Pairing XRayC2 runs with standard post-compromise tooling can validate whether security teams detect lateral movement when telemetry channels are abused. See CloudConqueror for a related cloud API abuse angle and Autoswagger for API discovery and testing techniques that can expose unauthenticated endpoints to similar misuse.
Detection and Mitigation
Detection is feasible if defenders treat X-Ray telemetry as a first class data source.
- Log and alert on anomalous spikes in PutTraceSegments or GetTrace calls from unexpected principals.
- Correlate X-Ray activity with creation of short-lived roles, unusual environment variables, or new deployment artifacts.
- Detect unusual annotation patterns or repeated identical subsegment payloads which are unlikely in normal app telemetry.
- Enforce least privilege: avoid granting service roles direct unrestricted X-Ray write permissions where not required.
- Instrument sampling and retention policies so that suspicious traces are captured reliably for forensic review.
For rapid blue team testing, run controlled XRayC2 activity in a lab account and tune detection rules to raise a signal on the specific patterns above.

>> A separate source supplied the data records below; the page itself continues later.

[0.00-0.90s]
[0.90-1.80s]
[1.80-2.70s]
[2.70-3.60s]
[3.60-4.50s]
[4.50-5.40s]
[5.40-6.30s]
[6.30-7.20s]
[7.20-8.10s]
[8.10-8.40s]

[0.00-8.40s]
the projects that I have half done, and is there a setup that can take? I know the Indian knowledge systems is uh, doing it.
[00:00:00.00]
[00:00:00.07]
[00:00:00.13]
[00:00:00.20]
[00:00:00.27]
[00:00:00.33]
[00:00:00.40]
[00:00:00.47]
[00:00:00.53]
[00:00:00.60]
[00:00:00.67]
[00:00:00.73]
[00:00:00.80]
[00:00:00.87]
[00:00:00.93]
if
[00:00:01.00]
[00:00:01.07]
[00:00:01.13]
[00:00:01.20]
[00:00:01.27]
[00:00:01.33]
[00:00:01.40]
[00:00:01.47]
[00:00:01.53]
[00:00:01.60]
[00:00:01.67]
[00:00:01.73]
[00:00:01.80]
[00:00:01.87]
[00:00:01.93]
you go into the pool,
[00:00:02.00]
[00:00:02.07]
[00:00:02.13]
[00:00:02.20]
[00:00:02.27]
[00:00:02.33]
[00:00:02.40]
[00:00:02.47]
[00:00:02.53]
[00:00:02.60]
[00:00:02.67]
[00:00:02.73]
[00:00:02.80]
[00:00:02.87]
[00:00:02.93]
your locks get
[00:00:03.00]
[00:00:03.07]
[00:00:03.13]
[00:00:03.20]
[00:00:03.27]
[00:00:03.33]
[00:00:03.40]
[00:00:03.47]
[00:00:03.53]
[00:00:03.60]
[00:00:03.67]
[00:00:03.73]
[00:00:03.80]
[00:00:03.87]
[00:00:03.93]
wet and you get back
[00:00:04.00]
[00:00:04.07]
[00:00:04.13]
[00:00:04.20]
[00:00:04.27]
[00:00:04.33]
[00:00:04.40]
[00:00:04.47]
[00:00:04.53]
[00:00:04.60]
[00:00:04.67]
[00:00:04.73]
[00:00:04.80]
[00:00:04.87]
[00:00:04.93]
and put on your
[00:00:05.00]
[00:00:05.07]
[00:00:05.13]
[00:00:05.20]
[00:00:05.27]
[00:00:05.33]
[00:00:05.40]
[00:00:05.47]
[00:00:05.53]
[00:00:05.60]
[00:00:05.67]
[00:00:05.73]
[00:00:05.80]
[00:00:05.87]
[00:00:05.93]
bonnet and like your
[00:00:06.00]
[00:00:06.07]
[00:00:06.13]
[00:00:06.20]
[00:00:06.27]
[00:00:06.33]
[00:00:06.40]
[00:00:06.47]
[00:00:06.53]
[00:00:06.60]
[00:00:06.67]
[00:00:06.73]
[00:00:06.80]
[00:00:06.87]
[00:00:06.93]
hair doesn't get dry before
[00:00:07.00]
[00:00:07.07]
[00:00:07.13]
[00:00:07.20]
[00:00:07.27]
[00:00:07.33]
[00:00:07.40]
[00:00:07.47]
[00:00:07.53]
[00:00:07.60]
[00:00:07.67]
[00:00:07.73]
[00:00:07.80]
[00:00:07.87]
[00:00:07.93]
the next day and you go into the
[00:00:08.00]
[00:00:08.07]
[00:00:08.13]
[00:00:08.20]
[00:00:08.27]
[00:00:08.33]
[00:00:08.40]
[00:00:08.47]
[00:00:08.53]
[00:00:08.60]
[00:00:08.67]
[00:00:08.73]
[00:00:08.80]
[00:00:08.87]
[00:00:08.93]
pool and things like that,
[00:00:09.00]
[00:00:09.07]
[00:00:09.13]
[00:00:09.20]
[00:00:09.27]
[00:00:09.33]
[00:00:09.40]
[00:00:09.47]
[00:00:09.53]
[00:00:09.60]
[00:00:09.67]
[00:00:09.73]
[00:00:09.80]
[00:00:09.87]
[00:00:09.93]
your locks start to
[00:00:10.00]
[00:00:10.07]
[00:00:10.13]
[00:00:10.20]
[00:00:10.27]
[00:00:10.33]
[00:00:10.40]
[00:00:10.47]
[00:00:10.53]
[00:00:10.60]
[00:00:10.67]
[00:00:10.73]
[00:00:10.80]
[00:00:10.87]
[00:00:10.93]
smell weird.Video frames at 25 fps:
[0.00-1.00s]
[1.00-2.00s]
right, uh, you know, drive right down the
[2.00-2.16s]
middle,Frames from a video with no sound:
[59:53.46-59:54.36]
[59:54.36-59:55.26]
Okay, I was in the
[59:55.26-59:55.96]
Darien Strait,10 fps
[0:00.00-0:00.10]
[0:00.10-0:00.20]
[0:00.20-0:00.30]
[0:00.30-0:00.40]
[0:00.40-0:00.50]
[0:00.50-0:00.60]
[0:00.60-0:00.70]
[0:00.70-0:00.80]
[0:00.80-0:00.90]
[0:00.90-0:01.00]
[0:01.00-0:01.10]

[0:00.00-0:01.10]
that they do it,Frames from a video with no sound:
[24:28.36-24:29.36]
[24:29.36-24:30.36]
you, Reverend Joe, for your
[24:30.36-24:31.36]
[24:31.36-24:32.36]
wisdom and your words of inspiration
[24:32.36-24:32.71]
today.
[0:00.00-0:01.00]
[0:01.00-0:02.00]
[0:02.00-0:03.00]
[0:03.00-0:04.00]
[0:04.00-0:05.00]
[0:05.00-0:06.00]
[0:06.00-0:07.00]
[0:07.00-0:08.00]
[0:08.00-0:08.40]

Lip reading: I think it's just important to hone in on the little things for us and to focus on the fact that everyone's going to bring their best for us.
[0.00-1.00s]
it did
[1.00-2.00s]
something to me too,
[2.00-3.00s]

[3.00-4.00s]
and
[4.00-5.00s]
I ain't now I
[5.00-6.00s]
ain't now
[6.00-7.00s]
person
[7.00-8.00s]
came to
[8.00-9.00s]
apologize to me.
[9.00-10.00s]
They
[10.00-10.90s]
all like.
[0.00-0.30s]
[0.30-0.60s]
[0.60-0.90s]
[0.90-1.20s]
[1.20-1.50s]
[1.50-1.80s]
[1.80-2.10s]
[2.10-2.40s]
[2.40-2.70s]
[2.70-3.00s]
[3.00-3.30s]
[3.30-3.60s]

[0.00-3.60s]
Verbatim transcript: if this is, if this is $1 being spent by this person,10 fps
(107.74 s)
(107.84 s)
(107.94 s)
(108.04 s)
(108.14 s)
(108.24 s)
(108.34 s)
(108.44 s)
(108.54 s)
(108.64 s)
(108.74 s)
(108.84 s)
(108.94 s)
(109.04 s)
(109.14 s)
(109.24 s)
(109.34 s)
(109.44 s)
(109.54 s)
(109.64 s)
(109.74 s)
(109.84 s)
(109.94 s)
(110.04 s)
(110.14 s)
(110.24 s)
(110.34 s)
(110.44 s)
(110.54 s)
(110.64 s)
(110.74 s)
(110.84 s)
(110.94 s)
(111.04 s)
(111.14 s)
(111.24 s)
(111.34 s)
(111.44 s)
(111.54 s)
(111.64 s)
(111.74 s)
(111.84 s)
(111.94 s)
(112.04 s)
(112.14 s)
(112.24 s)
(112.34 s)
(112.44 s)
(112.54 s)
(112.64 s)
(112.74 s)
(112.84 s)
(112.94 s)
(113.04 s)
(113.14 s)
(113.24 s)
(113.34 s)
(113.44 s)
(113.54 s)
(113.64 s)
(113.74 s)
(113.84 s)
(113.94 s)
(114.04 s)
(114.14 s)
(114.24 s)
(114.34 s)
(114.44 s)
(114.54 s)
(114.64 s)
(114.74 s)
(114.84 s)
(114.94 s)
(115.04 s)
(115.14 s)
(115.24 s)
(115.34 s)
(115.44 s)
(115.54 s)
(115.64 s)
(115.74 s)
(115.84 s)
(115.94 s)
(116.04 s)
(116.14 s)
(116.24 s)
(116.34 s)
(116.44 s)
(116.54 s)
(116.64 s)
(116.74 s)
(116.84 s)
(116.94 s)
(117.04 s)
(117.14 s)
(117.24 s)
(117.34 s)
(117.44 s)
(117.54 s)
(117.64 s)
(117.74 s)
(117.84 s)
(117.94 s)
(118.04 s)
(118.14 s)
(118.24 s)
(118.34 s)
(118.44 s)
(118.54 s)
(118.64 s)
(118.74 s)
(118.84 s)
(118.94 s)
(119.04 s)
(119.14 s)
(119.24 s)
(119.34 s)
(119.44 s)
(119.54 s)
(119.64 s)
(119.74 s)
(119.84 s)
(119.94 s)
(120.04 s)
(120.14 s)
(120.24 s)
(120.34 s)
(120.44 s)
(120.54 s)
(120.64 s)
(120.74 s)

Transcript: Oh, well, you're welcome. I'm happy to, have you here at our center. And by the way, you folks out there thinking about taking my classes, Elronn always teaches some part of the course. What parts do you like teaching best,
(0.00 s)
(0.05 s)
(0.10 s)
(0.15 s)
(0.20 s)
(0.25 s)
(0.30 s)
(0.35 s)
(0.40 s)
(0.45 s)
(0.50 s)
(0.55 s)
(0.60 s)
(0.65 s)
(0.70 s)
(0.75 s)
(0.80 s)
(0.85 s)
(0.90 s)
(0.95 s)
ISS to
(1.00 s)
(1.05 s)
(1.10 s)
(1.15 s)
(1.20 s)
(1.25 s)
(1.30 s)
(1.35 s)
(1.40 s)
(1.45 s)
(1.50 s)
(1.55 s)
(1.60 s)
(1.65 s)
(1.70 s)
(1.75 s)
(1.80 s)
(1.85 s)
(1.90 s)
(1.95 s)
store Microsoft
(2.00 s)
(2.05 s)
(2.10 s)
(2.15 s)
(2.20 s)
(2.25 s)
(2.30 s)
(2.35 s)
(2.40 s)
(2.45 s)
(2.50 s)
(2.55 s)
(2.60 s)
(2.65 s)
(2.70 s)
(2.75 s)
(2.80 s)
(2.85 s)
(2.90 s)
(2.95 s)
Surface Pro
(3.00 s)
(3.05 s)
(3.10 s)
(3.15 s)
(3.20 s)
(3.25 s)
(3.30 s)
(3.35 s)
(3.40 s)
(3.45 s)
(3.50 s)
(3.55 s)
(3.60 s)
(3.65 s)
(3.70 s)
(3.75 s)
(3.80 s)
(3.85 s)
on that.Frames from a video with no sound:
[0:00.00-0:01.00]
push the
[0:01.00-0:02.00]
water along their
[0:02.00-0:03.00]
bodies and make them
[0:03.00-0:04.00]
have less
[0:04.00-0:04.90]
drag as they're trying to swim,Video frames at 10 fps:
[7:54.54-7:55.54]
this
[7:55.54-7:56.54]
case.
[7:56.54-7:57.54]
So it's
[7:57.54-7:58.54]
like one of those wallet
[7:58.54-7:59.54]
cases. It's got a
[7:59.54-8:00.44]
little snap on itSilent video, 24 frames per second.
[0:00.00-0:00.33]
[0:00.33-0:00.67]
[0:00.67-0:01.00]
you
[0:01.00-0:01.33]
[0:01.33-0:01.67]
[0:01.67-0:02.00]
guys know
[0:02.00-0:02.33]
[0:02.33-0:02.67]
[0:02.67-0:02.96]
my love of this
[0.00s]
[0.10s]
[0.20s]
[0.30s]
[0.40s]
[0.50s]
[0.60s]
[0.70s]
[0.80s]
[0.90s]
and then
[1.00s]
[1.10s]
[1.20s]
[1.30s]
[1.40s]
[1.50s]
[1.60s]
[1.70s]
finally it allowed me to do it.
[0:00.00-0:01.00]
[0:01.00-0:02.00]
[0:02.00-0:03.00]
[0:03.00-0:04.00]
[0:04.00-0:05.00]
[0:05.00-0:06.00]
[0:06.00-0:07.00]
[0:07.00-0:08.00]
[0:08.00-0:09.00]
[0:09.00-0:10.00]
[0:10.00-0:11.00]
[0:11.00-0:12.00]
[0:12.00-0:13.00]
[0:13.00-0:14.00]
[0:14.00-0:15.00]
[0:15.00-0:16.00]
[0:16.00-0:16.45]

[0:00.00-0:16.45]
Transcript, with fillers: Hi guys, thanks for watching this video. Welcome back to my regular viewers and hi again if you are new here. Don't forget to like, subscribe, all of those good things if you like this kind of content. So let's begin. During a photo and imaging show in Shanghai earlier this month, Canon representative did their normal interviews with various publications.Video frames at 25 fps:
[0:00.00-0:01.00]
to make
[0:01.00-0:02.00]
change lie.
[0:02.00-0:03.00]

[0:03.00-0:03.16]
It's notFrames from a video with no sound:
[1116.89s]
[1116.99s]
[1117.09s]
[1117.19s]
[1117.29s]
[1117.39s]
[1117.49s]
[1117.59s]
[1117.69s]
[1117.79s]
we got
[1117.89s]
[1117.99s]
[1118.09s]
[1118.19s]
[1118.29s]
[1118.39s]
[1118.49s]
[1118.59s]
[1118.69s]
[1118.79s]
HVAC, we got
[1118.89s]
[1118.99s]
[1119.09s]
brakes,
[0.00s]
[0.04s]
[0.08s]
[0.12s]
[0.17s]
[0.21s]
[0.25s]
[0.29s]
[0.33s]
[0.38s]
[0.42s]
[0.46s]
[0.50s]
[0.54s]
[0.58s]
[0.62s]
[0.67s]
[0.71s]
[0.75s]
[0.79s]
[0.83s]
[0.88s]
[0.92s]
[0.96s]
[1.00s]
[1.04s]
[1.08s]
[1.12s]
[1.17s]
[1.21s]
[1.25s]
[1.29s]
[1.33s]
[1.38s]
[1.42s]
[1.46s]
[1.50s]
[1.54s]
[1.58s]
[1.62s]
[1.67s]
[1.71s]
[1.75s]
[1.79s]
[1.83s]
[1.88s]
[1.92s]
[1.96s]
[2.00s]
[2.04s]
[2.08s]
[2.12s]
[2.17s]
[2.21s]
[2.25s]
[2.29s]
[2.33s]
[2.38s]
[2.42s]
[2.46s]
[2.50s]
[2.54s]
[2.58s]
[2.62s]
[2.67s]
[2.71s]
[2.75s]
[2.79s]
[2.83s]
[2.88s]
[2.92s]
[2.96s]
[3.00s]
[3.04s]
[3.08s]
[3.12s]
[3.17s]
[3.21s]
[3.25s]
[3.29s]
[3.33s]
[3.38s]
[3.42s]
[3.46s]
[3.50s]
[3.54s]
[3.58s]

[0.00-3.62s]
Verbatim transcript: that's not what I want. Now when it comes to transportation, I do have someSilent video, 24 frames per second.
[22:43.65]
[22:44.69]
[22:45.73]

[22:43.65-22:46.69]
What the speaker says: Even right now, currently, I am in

Limitations and Trade-offs
XRayC2 is not a high bandwidth channel. It is optimized for short commands and small responses. It depends on X-Ray sampling and retention configuration which can reduce reliability. Using X-Ray this way may leave telemetry artifacts that are detectable if defenders monitor these APIs.
Conclusion
XRayC2 is a practical proof of concept that highlights an overlooked telemetry abuse vector. It is valuable to red teams and purple teams that want to test defender coverage beyond traditional IAM and network channels. Defenders should add X-Ray and other tracing systems to their detection matrix and treat management APIs like CloudControl and X-Ray as potential attack surfaces. For related cloud abuse tooling and techniques see the CloudConqueror piece on CloudControl API abuse and Autoswagger for API spec discovery.
Risk and disclosure note: Do not run offensive tools or the examples above on production or third party accounts. Always obtain written authorization and sanitize any published examples to remove real account identifiers.